Following the War of 1812, immigration from Britain and Ireland soared, providing the cheap labour needed to spur cannabis production in Canada. In 1822, the Parliament of Upper Canada invested heavily in hemp processing machinery, and in 1823 passed a law to allow duty-free importation of hemp mills from the USA. Several Canadian new hemp mills were established over the next few decades.

Finally, Canada's cannabis industry had come of age. Farmers still struggled, but cannabis farming and processing was a substantial part of the Canadian economy. Over the next century, hemp would be grown in every province from Nova Scotia to Alberta.
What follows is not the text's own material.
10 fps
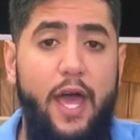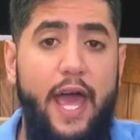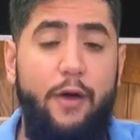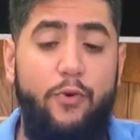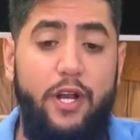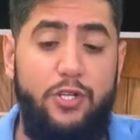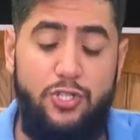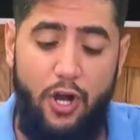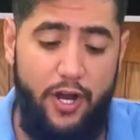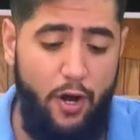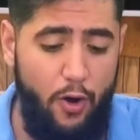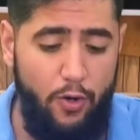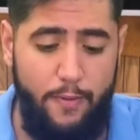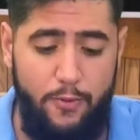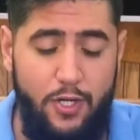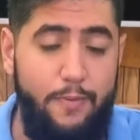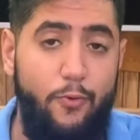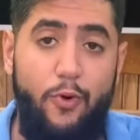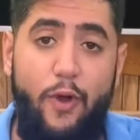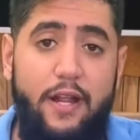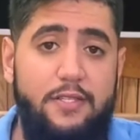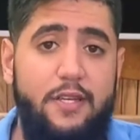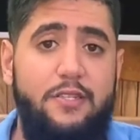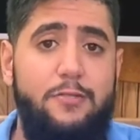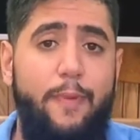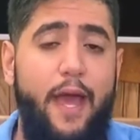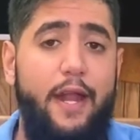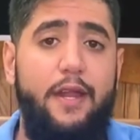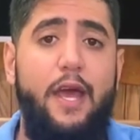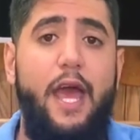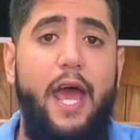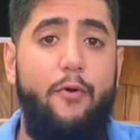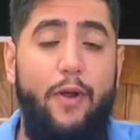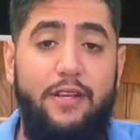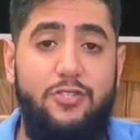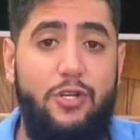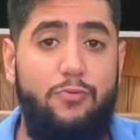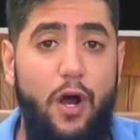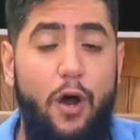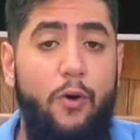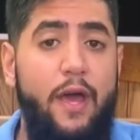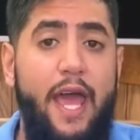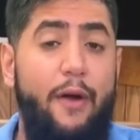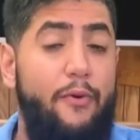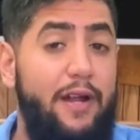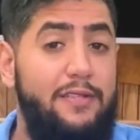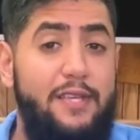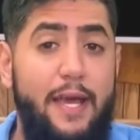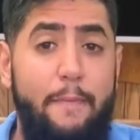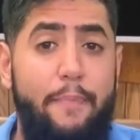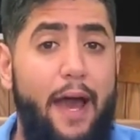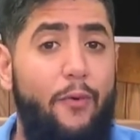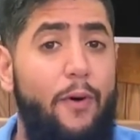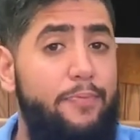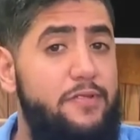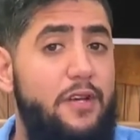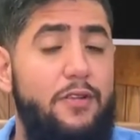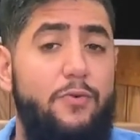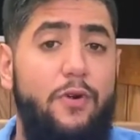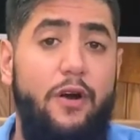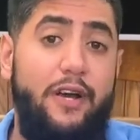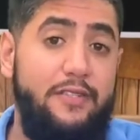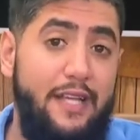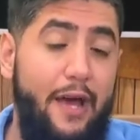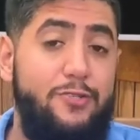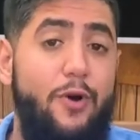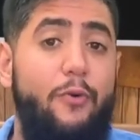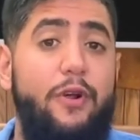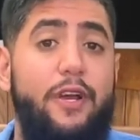And we're going to start in our own community, but we're ready to expand, and we're ready to grow, and we're ready to impact 1% of the world, because that's what we're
Throughout the 1800s, tincture of cannabis was used to treat many different ailments. One of Queen Victoria's physicians, Sir Russell Reynolds, wrote in the first issue of The Lancet that cannabis was "one of the most valuable medicines we possess" and probably prescribed it to the queen to treat her menstrual cramps. Cannabis seed was also widely known and used as the best food for birds.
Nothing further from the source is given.